2D-flow before and after 4D-flow acquisitions showed low bias and variability (0.6±8.0 ml). Compared to 2D-flow, 4D-flow underestimated the flow on both scanners (Figures 3 and 4). 4D-flow Resp+ on Aera showed the lowest bias and higher precision, both compared to 4D-flow Resp- (p=0.005) on Aera and 4D-flow Resp+ on Achieva (p<0.001). Bias was not different between 4D-flow Resp+ and Resp- (p=0.87) on Achieva. Excluding acquisitions with suboptimal image quality on Achieva did not improve the bias (Figure 4).

Peak KE in systole and diastole (Figure 5) was similar on Aera (3.9±1.5 and 5.3±1.9 mJ) and Achieva (4.7±1.4 and 5.6±1.6 mJ). Mean KE from 4D-flow was lower on Aera (1.7±0.6 mJ) compared to Achieva (2.3±0.5, p<0.01).

Inter-observer variability for 4D-flow measurements (66 vessels) was 1.3±2.1 ml and for 2D-flow was 0.2±5.9 ml.

Discussion

This is the first study to validate the Siemens prototype compared to Philips 4D-flow sequence head-to-head. Phantom results show high accuracy and precision for both sequences. In vivo, higher accuracy and precision was found for stroke volume for the 4D-flow prototype compared to Philips sequence. The difference in bias may be scanner- rather than vendor-dependent. Longer 4D-flow duration on Achieva was principally due oversampling in the slice direction and lower image quality could be due to sub-optimal image reconstruction in slice direction. Results of 4D-flow Resp- on Siemens demonstrate a further possibility to decrease 4D-flow scan time. KE estimations show differences between scanners that are larger than KE differences from the same scanner over time.

Conclusion

The study shows the importance of in vivo validation of 4D-flow for each scanner and sequence before clinical use. 4D-flow of the Siemens prototype sequence may replace 2D-flow with a clinically acceptable acquisition time. Patients followed over time with KE estimation need to be examined using the same scanner.

Acknowledgements

No acknowledgement found.

References

1. Töger J, Bidhult S, Revstedt J, Carlsson M, Arheden H, Heiberg E: Independent validation of four-dimensional flow MR velocities and vortex ring volume using particle imaging velocimetry and planar laser-Induced fluorescence. Magn Reson Med 2016; 75:1064–1075.

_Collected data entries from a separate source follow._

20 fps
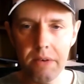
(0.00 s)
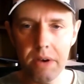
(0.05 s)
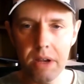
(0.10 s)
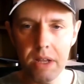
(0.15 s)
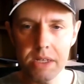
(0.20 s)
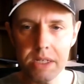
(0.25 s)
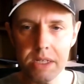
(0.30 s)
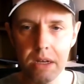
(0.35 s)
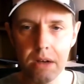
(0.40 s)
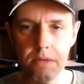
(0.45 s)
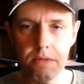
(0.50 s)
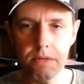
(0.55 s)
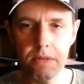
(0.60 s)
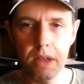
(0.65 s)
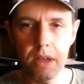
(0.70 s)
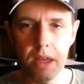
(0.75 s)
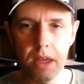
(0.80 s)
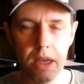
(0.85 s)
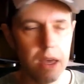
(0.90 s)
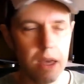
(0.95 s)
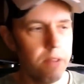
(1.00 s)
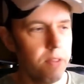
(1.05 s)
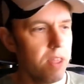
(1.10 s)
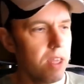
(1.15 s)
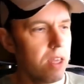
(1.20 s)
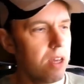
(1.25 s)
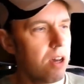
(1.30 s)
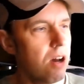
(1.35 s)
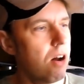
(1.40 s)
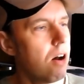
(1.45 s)
in itself. And the
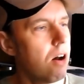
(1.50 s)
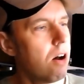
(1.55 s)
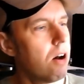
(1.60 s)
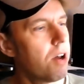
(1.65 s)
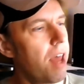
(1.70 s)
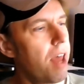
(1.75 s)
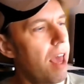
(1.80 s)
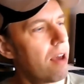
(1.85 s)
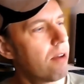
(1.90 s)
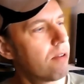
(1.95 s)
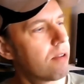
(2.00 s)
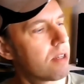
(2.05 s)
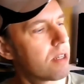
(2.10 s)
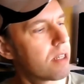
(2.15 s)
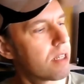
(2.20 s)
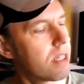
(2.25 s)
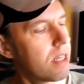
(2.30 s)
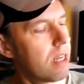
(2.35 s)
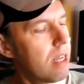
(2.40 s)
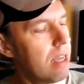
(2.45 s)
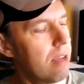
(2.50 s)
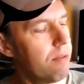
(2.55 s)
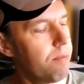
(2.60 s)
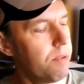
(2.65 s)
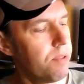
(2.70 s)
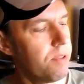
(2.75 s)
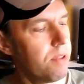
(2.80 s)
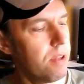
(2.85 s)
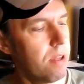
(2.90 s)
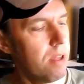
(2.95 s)
card outer sleeve with
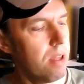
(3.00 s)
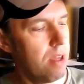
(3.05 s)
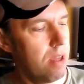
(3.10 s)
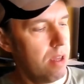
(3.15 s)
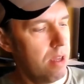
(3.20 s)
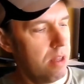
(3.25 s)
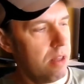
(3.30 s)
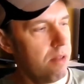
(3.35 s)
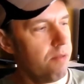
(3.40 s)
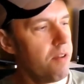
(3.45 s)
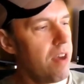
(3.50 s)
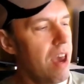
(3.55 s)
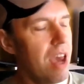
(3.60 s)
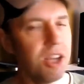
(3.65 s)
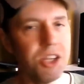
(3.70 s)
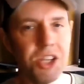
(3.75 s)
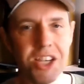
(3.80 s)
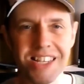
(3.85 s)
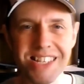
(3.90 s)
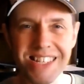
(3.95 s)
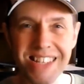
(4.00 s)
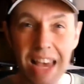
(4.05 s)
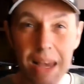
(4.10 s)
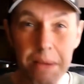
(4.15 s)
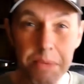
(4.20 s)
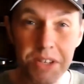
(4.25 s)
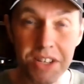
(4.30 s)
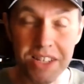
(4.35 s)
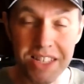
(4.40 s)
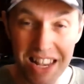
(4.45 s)
the VHS
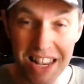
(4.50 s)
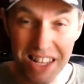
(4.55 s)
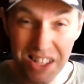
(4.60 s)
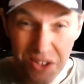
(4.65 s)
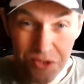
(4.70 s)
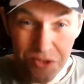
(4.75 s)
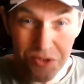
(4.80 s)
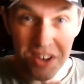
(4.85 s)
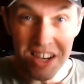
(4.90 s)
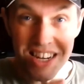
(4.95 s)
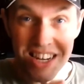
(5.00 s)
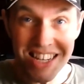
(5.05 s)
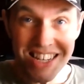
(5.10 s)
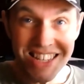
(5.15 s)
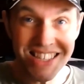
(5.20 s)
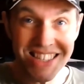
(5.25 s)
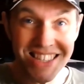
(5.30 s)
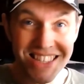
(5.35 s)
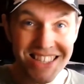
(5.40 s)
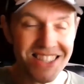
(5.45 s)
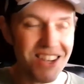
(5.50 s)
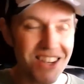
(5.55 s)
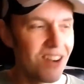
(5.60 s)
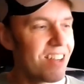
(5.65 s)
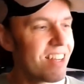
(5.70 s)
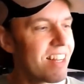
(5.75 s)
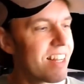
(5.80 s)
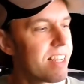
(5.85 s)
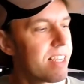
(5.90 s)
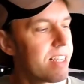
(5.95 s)
tapes are nestled really
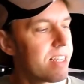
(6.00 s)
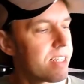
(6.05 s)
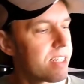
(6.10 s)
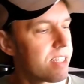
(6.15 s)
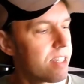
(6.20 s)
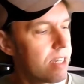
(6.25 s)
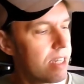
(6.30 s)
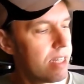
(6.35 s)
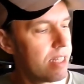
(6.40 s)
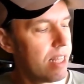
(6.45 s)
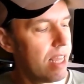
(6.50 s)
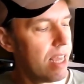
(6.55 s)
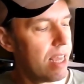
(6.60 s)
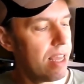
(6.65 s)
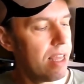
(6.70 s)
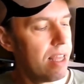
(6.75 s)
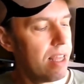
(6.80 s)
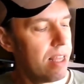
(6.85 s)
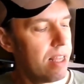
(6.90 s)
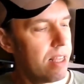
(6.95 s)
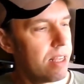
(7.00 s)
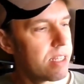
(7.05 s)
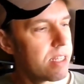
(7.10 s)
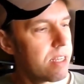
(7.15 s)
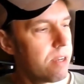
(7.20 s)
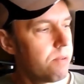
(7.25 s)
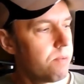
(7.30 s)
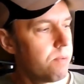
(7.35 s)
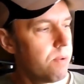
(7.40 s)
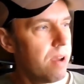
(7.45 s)
tightly inside there. So
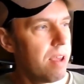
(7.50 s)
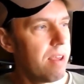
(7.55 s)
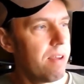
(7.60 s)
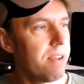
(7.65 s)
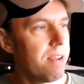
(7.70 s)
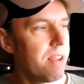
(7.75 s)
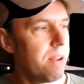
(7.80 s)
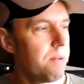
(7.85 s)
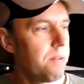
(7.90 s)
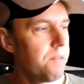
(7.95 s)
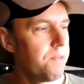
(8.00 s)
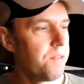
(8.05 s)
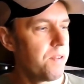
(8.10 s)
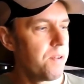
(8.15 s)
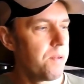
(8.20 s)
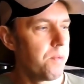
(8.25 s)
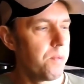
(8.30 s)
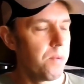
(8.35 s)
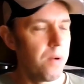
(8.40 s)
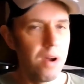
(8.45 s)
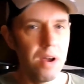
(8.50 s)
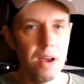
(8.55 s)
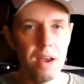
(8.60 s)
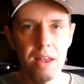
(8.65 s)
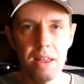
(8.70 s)
you know, if you were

2. Heiberg E, Sjögren J, Ugander M, Carlsson M, Engblom H, Arheden H: Design and validation of Segment - freely available software for cardiovascular image analysis. BMC Med Imaging 2010; 10:1.

Figures

Figure 1. Phantom validation setup comparing 4D-flow velocities and KE to laser particle image velocimetry (PIV).

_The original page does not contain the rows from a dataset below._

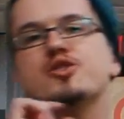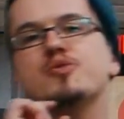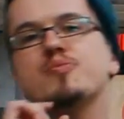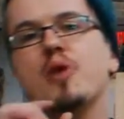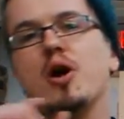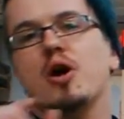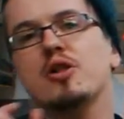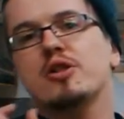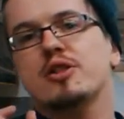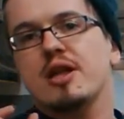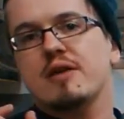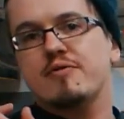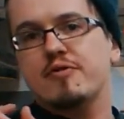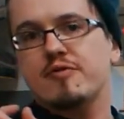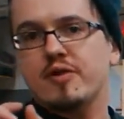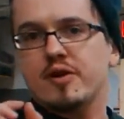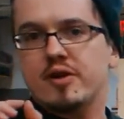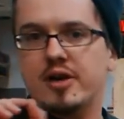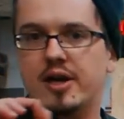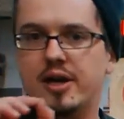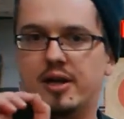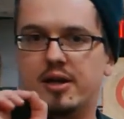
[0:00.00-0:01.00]
small enough
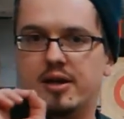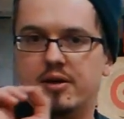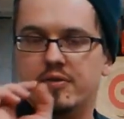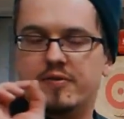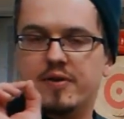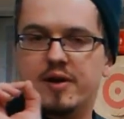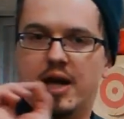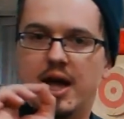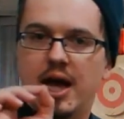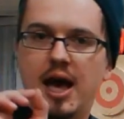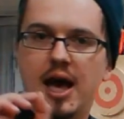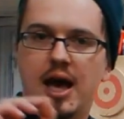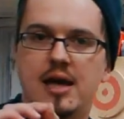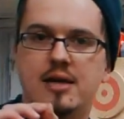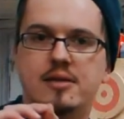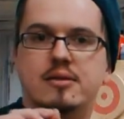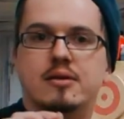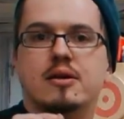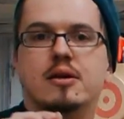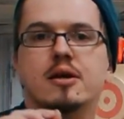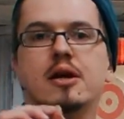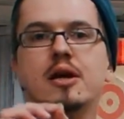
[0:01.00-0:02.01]
of a
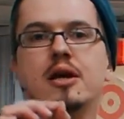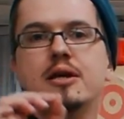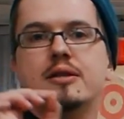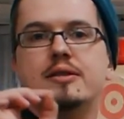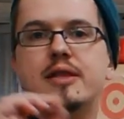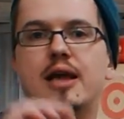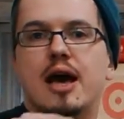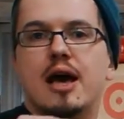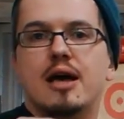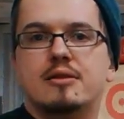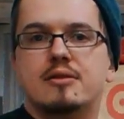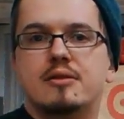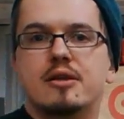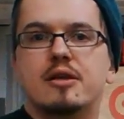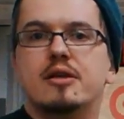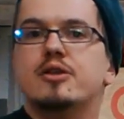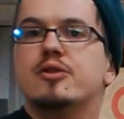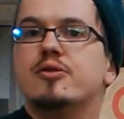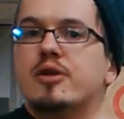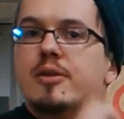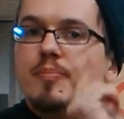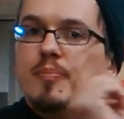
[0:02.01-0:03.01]
head that
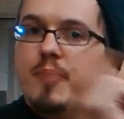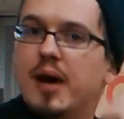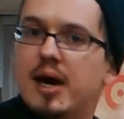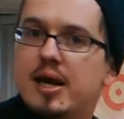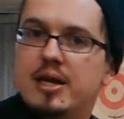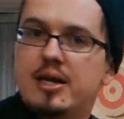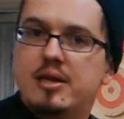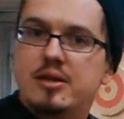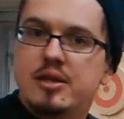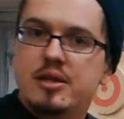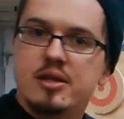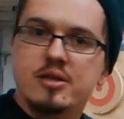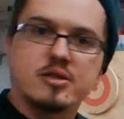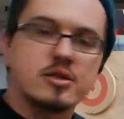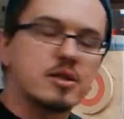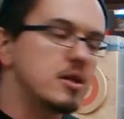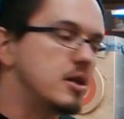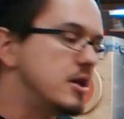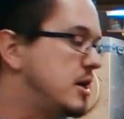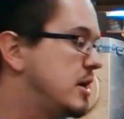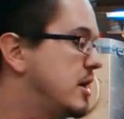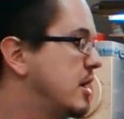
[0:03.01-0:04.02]
you can putty it
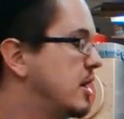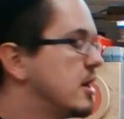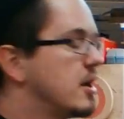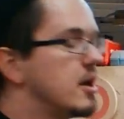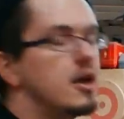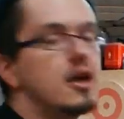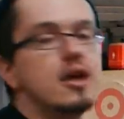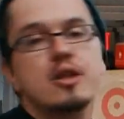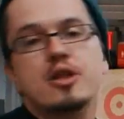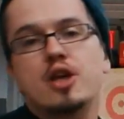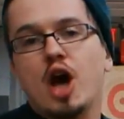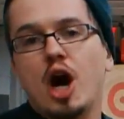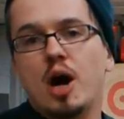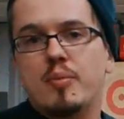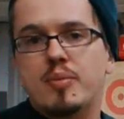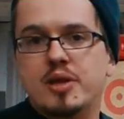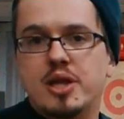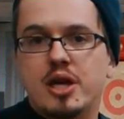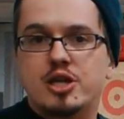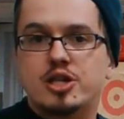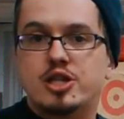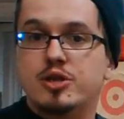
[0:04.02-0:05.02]
easily. In
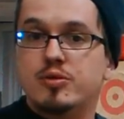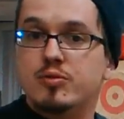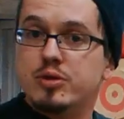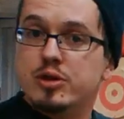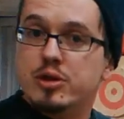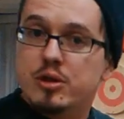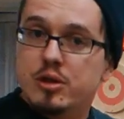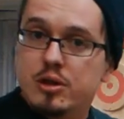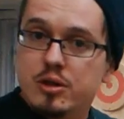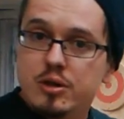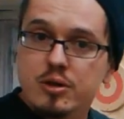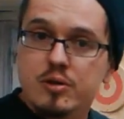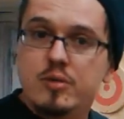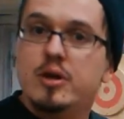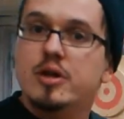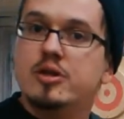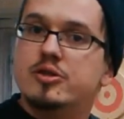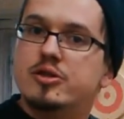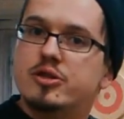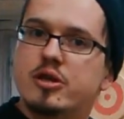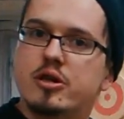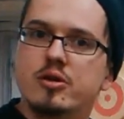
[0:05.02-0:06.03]
combination with glue
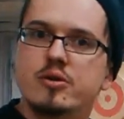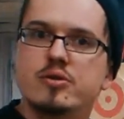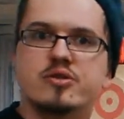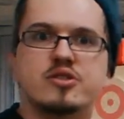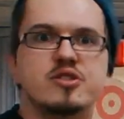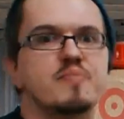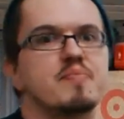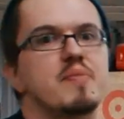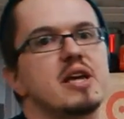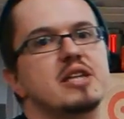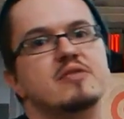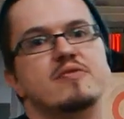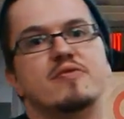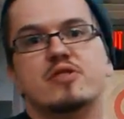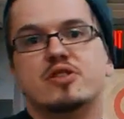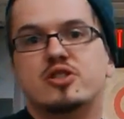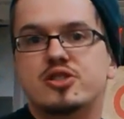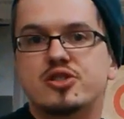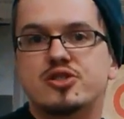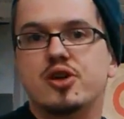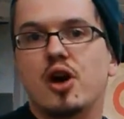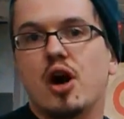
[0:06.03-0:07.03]
and screws, it makes for
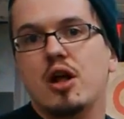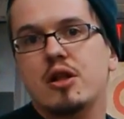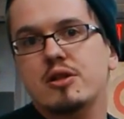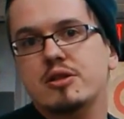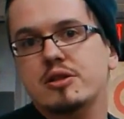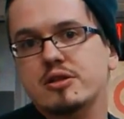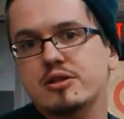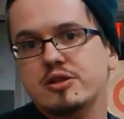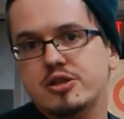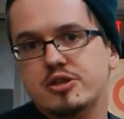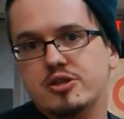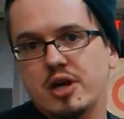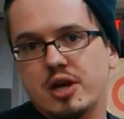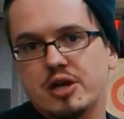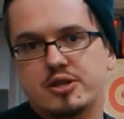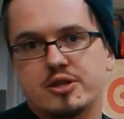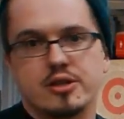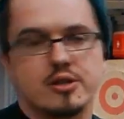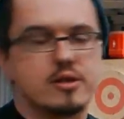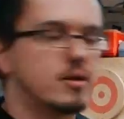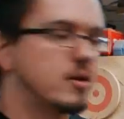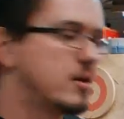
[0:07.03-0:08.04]
solid
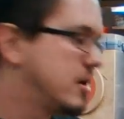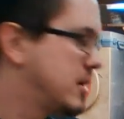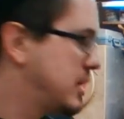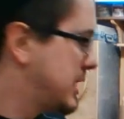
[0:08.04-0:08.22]
construction.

Figure 2: 4D-flow Sequence parameters

Figure 3. Correlation between stroke volume (SV) from 4D-flow and 2D-flow acquisitions.

Figure 4. Bias of flow volumes on 4D-flow vs 2D-flow acquisitions for all acquired data and when excluding scans with insufficient image quality on Achieva.

Figure 5. Repeatability of kinetic energy (KE) shown as the bias. Bias was generally lower for kinetic energy when comparing a repeated acquisition within 14 days on the same scanner compared to the bias comparing scans from the two vendors on the same day.